▶ _WHAT THE EXERCISE ASKS_
All records are to be retyped faithfully and completely.

Collected data entries
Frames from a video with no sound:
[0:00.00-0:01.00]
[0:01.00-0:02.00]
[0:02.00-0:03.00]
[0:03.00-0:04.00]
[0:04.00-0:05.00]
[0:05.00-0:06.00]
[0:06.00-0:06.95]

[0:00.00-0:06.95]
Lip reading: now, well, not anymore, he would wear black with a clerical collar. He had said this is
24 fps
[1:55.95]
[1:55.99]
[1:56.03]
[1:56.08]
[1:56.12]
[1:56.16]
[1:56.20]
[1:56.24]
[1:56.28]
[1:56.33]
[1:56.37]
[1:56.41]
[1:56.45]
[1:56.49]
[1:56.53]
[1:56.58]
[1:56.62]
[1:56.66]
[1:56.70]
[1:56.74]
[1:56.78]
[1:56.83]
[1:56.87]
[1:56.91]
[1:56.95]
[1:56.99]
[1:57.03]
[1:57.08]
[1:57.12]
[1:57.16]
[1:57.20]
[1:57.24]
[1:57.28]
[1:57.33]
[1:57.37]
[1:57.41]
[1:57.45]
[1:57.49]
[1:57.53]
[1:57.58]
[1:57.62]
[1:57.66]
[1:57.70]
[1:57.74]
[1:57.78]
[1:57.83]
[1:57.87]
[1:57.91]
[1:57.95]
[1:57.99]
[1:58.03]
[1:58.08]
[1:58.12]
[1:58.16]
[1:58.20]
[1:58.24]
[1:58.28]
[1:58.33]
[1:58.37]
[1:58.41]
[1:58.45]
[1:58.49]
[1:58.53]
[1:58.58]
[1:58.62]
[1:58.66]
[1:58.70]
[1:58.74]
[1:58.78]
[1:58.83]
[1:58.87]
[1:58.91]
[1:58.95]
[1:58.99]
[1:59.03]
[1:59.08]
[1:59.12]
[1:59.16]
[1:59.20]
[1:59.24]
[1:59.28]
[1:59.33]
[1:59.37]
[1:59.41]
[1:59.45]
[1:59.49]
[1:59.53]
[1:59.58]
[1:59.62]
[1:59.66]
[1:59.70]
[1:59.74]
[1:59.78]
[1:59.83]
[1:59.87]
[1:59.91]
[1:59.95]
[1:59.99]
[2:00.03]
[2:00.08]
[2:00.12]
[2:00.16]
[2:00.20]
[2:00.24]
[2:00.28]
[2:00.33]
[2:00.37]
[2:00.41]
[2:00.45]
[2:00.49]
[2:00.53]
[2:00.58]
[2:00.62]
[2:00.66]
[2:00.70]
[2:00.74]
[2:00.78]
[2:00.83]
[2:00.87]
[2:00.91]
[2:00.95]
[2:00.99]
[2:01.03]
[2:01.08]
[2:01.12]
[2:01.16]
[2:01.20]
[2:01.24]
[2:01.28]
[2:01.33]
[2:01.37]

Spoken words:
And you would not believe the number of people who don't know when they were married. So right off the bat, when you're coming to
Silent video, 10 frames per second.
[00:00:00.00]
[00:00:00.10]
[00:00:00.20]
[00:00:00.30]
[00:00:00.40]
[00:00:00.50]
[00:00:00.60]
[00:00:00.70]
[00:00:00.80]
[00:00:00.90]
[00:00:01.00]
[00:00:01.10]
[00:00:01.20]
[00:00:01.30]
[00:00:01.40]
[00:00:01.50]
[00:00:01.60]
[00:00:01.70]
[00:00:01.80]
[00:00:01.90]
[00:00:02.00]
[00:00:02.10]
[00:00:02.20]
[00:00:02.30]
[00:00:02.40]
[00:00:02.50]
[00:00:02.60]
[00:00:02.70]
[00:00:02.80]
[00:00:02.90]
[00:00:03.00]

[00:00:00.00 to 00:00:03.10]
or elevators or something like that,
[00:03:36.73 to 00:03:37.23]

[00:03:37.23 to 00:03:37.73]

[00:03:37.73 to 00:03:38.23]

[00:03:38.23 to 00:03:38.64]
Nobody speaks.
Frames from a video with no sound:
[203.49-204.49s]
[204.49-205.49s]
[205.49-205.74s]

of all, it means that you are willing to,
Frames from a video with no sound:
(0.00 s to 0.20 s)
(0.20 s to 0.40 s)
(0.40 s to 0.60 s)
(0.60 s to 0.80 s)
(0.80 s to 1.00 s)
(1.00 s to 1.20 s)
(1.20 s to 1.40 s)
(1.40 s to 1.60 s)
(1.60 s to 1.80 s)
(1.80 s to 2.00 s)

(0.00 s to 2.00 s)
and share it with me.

▶ _EXERCISE ANSWER_
Frames from a video with no sound:
[0:00.00-0:01.00]
[0:01.00-0:02.00]
[0:02.00-0:03.00]
[0:03.00-0:04.00]
[0:04.00-0:05.00]
[0:05.00-0:06.00]
[0:06.00-0:06.95]

[0:00.00-0:06.95]
Lip reading: now, well, not anymore, he would wear black with a clerical collar. He had said this is
24 fps
[1:55.95]
[1:55.99]
[1:56.03]
[1:56.08]
[1:56.12]
[1:56.16]
[1:56.20]
[1:56.24]
[1:56.28]
[1:56.33]
[1:56.37]
[1:56.41]
[1:56.45]
[1:56.49]
[1:56.53]
[1:56.58]
[1:56.62]
[1:56.66]
[1:56.70]
[1:56.74]
[1:56.78]
[1:56.83]
[1:56.87]
[1:56.91]
[1:56.95]
[1:56.99]
[1:57.03]
[1:57.08]
[1:57.12]
[1:57.16]
[1:57.20]
[1:57.24]
[1:57.28]
[1:57.33]
[1:57.37]
[1:57.41]
[1:57.45]
[1:57.49]
[1:57.53]
[1:57.58]
[1:57.62]
[1:57.66]
[1:57.70]
[1:57.74]
[1:57.78]
[1:57.83]
[1:57.87]
[1:57.91]
[1:57.95]
[1:57.99]
[1:58.03]
[1:58.08]
[1:58.12]
[1:58.16]
[1:58.20]
[1:58.24]
[1:58.28]
[1:58.33]
[1:58.37]
[1:58.41]
[1:58.45]
[1:58.49]
[1:58.53]
[1:58.58]
[1:58.62]
[1:58.66]
[1:58.70]
[1:58.74]
[1:58.78]
[1:58.83]
[1:58.87]
[1:58.91]
[1:58.95]
[1:58.99]
[1:59.03]
[1:59.08]
[1:59.12]
[1:59.16]
[1:59.20]
[1:59.24]
[1:59.28]
[1:59.33]
[1:59.37]
[1:59.41]
[1:59.45]
[1:59.49]
[1:59.53]
[1:59.58]
[1:59.62]
[1:59.66]
[1:59.70]
[1:59.74]
[1:59.78]
[1:59.83]
[1:59.87]
[1:59.91]
[1:59.95]
[1:59.99]
[2:00.03]
[2:00.08]
[2:00.12]
[2:00.16]
[2:00.20]
[2:00.24]
[2:00.28]
[2:00.33]
[2:00.37]
[2:00.41]
[2:00.45]
[2:00.49]
[2:00.53]
[2:00.58]
[2:00.62]
[2:00.66]
[2:00.70]
[2:00.74]
[2:00.78]
[2:00.83]
[2:00.87]
[2:00.91]
[2:00.95]
[2:00.99]
[2:01.03]
[2:01.08]
[2:01.12]
[2:01.16]
[2:01.20]
[2:01.24]
[2:01.28]
[2:01.33]
[2:01.37]

Spoken words:
And you would not believe the number of people who don't know when they were married. So right off the bat, when you're coming to
Silent video, 10 frames per second.
[00:00:00.00]
[00:00:00.10]
[00:00:00.20]
[00:00:00.30]
[00:00:00.40]
[00:00:00.50]
[00:00:00.60]
[00:00:00.70]
[00:00:00.80]
[00:00:00.90]
[00:00:01.00]
[00:00:01.10]
[00:00:01.20]
[00:00:01.30]
[00:00:01.40]
[00:00:01.50]
[00:00:01.60]
[00:00:01.70]
[00:00:01.80]
[00:00:01.90]
[00:00:02.00]
[00:00:02.10]
[00:00:02.20]
[00:00:02.30]
[00:00:02.40]
[00:00:02.50]
[00:00:02.60]
[00:00:02.70]
[00:00:02.80]
[00:00:02.90]
[00:00:03.00]

[00:00:00.00 to 00:00:03.10]
or elevators or something like that,
[00:03:36.73 to 00:03:37.23]

[00:03:37.23 to 00:03:37.73]

[00:03:37.73 to 00:03:38.23]

[00:03:38.23 to 00:03:38.64]
Nobody speaks.
Frames from a video with no sound:
[203.49-204.49s]
[204.49-205.49s]
[205.49-205.74s]

of all, it means that you are willing to,
Frames from a video with no sound:
(0.00 s to 0.20 s)
(0.20 s to 0.40 s)
(0.40 s to 0.60 s)
(0.60 s to 0.80 s)
(0.80 s to 1.00 s)
(1.00 s to 1.20 s)
(1.20 s to 1.40 s)
(1.40 s to 1.60 s)
(1.60 s to 1.80 s)
(1.80 s to 2.00 s)

(0.00 s to 2.00 s)
and share it with me.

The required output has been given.